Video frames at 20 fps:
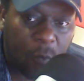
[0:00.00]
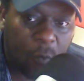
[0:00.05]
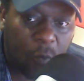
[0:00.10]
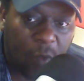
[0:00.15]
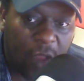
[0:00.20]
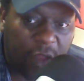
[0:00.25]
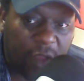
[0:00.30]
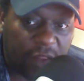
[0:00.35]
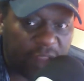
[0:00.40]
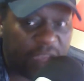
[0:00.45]

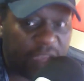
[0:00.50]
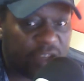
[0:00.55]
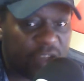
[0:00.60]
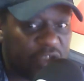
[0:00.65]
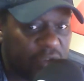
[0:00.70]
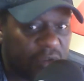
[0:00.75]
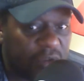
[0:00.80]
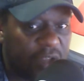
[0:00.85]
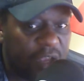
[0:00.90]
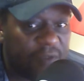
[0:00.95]
Unless
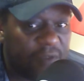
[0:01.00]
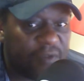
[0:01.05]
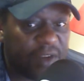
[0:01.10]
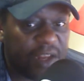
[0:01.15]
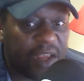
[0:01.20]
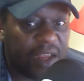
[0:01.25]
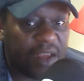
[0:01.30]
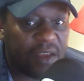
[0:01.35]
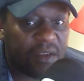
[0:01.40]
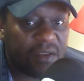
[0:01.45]
you live in
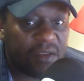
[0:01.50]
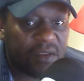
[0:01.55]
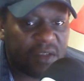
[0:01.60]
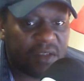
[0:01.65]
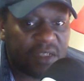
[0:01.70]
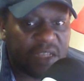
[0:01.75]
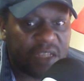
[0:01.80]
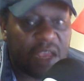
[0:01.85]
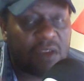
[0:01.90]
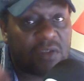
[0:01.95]
a
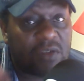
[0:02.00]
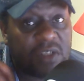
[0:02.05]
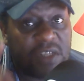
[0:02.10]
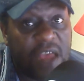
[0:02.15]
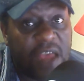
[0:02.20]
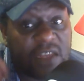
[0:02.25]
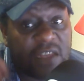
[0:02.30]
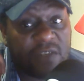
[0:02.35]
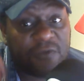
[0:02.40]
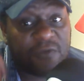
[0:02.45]
sales
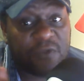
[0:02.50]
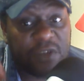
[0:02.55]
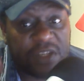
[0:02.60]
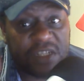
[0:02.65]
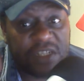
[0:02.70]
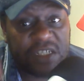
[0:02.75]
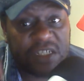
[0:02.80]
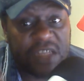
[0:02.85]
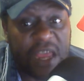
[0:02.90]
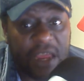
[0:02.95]
tax free
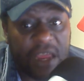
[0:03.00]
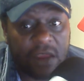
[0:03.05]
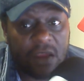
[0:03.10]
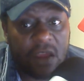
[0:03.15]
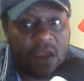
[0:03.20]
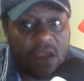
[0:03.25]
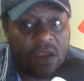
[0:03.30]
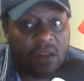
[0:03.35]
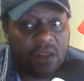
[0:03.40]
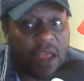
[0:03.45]
state
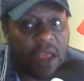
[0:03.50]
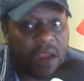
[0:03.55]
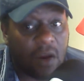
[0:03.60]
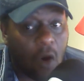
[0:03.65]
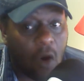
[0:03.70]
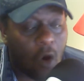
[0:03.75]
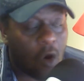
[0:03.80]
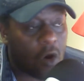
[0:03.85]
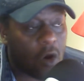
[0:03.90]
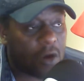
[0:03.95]
like
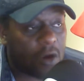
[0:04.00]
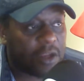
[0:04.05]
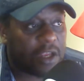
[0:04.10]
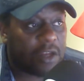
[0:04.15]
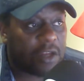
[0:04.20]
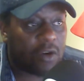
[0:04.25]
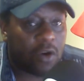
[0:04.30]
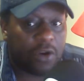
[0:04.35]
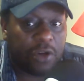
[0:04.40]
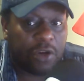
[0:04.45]

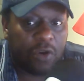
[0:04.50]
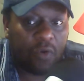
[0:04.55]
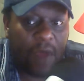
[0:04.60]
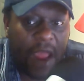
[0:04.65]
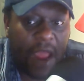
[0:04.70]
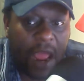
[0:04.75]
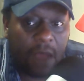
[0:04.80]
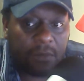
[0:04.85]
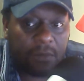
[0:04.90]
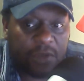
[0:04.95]
Oregon or New
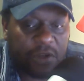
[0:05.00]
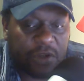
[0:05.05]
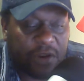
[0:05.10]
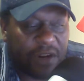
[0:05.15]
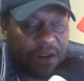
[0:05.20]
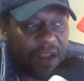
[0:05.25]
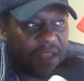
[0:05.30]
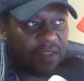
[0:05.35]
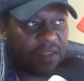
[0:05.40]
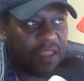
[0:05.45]
Hampshire,
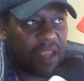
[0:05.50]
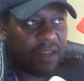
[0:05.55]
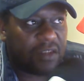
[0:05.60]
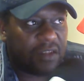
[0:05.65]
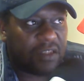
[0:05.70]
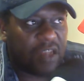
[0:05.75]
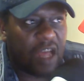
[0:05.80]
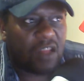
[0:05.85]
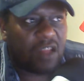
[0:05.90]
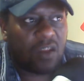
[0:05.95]
and I
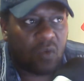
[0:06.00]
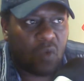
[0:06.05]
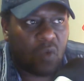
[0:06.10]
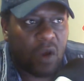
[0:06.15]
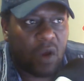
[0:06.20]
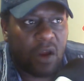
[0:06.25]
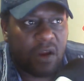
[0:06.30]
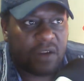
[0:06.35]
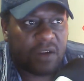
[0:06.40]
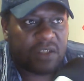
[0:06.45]
think
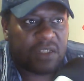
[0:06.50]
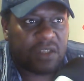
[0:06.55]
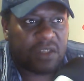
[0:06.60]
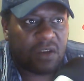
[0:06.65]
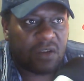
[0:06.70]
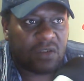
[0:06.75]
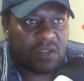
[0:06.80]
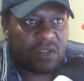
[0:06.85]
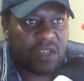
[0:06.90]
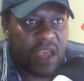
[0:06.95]
Delaware is
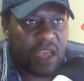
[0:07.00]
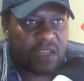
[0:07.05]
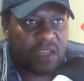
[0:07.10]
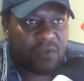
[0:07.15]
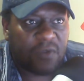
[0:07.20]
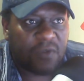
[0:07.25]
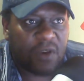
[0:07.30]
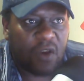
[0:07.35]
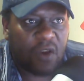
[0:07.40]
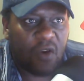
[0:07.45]
still tax
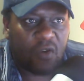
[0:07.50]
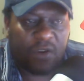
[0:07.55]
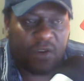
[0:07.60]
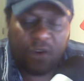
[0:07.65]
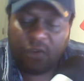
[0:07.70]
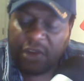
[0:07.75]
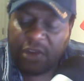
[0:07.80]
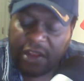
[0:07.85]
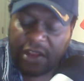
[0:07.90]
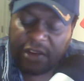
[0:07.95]
free, or
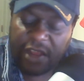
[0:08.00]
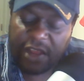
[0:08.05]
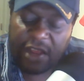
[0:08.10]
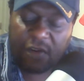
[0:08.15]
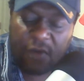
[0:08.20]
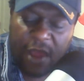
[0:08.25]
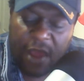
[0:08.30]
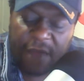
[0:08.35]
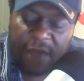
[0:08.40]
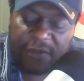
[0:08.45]
no, they
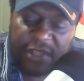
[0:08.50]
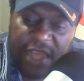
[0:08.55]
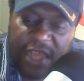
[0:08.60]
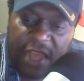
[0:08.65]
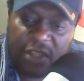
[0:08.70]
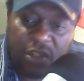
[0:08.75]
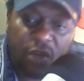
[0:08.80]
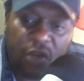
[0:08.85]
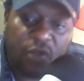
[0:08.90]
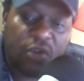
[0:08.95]
don't have
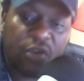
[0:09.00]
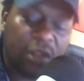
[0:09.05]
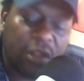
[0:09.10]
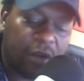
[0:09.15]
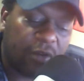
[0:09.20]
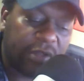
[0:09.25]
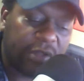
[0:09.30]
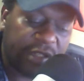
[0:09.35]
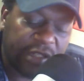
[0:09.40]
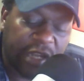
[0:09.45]
tax on
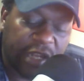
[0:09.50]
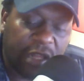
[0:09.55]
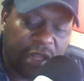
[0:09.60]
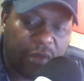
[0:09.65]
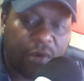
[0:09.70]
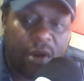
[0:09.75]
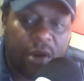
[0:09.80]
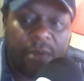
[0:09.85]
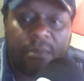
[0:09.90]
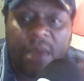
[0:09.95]
clothes in
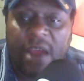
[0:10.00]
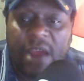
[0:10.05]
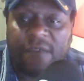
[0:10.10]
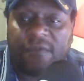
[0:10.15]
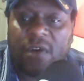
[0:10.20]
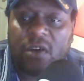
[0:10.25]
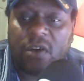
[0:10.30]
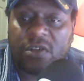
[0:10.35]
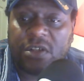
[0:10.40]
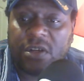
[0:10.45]
Delaware. My
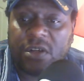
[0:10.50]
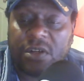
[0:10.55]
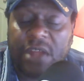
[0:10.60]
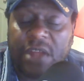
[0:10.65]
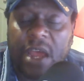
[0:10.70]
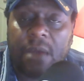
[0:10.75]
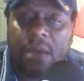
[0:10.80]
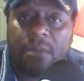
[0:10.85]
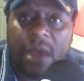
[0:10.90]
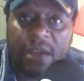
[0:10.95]
fault on
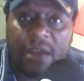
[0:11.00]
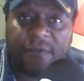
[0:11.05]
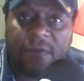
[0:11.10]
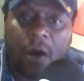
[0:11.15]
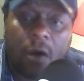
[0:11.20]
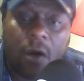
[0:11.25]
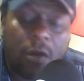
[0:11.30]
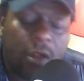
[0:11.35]
that. My fault.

(Your instructions) Apart from the pictures, every line above must be repeated exactly.

(Output of the task)
Video frames at 20 fps:
[0:00.00]
[0:00.05]
[0:00.10]
[0:00.15]
[0:00.20]
[0:00.25]
[0:00.30]
[0:00.35]
[0:00.40]
[0:00.45]

[0:00.50]
[0:00.55]
[0:00.60]
[0:00.65]
[0:00.70]
[0:00.75]
[0:00.80]
[0:00.85]
[0:00.90]
[0:00.95]
Unless
[0:01.00]
[0:01.05]
[0:01.10]
[0:01.15]
[0:01.20]
[0:01.25]
[0:01.30]
[0:01.35]
[0:01.40]
[0:01.45]
you live in
[0:01.50]
[0:01.55]
[0:01.60]
[0:01.65]
[0:01.70]
[0:01.75]
[0:01.80]
[0:01.85]
[0:01.90]
[0:01.95]
a
[0:02.00]
[0:02.05]
[0:02.10]
[0:02.15]
[0:02.20]
[0:02.25]
[0:02.30]
[0:02.35]
[0:02.40]
[0:02.45]
sales
[0:02.50]
[0:02.55]
[0:02.60]
[0:02.65]
[0:02.70]
[0:02.75]
[0:02.80]
[0:02.85]
[0:02.90]
[0:02.95]
tax free
[0:03.00]
[0:03.05]
[0:03.10]
[0:03.15]
[0:03.20]
[0:03.25]
[0:03.30]
[0:03.35]
[0:03.40]
[0:03.45]
state
[0:03.50]
[0:03.55]
[0:03.60]
[0:03.65]
[0:03.70]
[0:03.75]
[0:03.80]
[0:03.85]
[0:03.90]
[0:03.95]
like
[0:04.00]
[0:04.05]
[0:04.10]
[0:04.15]
[0:04.20]
[0:04.25]
[0:04.30]
[0:04.35]
[0:04.40]
[0:04.45]

[0:04.50]
[0:04.55]
[0:04.60]
[0:04.65]
[0:04.70]
[0:04.75]
[0:04.80]
[0:04.85]
[0:04.90]
[0:04.95]
Oregon or New
[0:05.00]
[0:05.05]
[0:05.10]
[0:05.15]
[0:05.20]
[0:05.25]
[0:05.30]
[0:05.35]
[0:05.40]
[0:05.45]
Hampshire,
[0:05.50]
[0:05.55]
[0:05.60]
[0:05.65]
[0:05.70]
[0:05.75]
[0:05.80]
[0:05.85]
[0:05.90]
[0:05.95]
and I
[0:06.00]
[0:06.05]
[0:06.10]
[0:06.15]
[0:06.20]
[0:06.25]
[0:06.30]
[0:06.35]
[0:06.40]
[0:06.45]
think
[0:06.50]
[0:06.55]
[0:06.60]
[0:06.65]
[0:06.70]
[0:06.75]
[0:06.80]
[0:06.85]
[0:06.90]
[0:06.95]
Delaware is
[0:07.00]
[0:07.05]
[0:07.10]
[0:07.15]
[0:07.20]
[0:07.25]
[0:07.30]
[0:07.35]
[0:07.40]
[0:07.45]
still tax
[0:07.50]
[0:07.55]
[0:07.60]
[0:07.65]
[0:07.70]
[0:07.75]
[0:07.80]
[0:07.85]
[0:07.90]
[0:07.95]
free, or
[0:08.00]
[0:08.05]
[0:08.10]
[0:08.15]
[0:08.20]
[0:08.25]
[0:08.30]
[0:08.35]
[0:08.40]
[0:08.45]
no, they
[0:08.50]
[0:08.55]
[0:08.60]
[0:08.65]
[0:08.70]
[0:08.75]
[0:08.80]
[0:08.85]
[0:08.90]
[0:08.95]
don't have
[0:09.00]
[0:09.05]
[0:09.10]
[0:09.15]
[0:09.20]
[0:09.25]
[0:09.30]
[0:09.35]
[0:09.40]
[0:09.45]
tax on
[0:09.50]
[0:09.55]
[0:09.60]
[0:09.65]
[0:09.70]
[0:09.75]
[0:09.80]
[0:09.85]
[0:09.90]
[0:09.95]
clothes in
[0:10.00]
[0:10.05]
[0:10.10]
[0:10.15]
[0:10.20]
[0:10.25]
[0:10.30]
[0:10.35]
[0:10.40]
[0:10.45]
Delaware. My
[0:10.50]
[0:10.55]
[0:10.60]
[0:10.65]
[0:10.70]
[0:10.75]
[0:10.80]
[0:10.85]
[0:10.90]
[0:10.95]
fault on
[0:11.00]
[0:11.05]
[0:11.10]
[0:11.15]
[0:11.20]
[0:11.25]
[0:11.30]
[0:11.35]
that. My fault.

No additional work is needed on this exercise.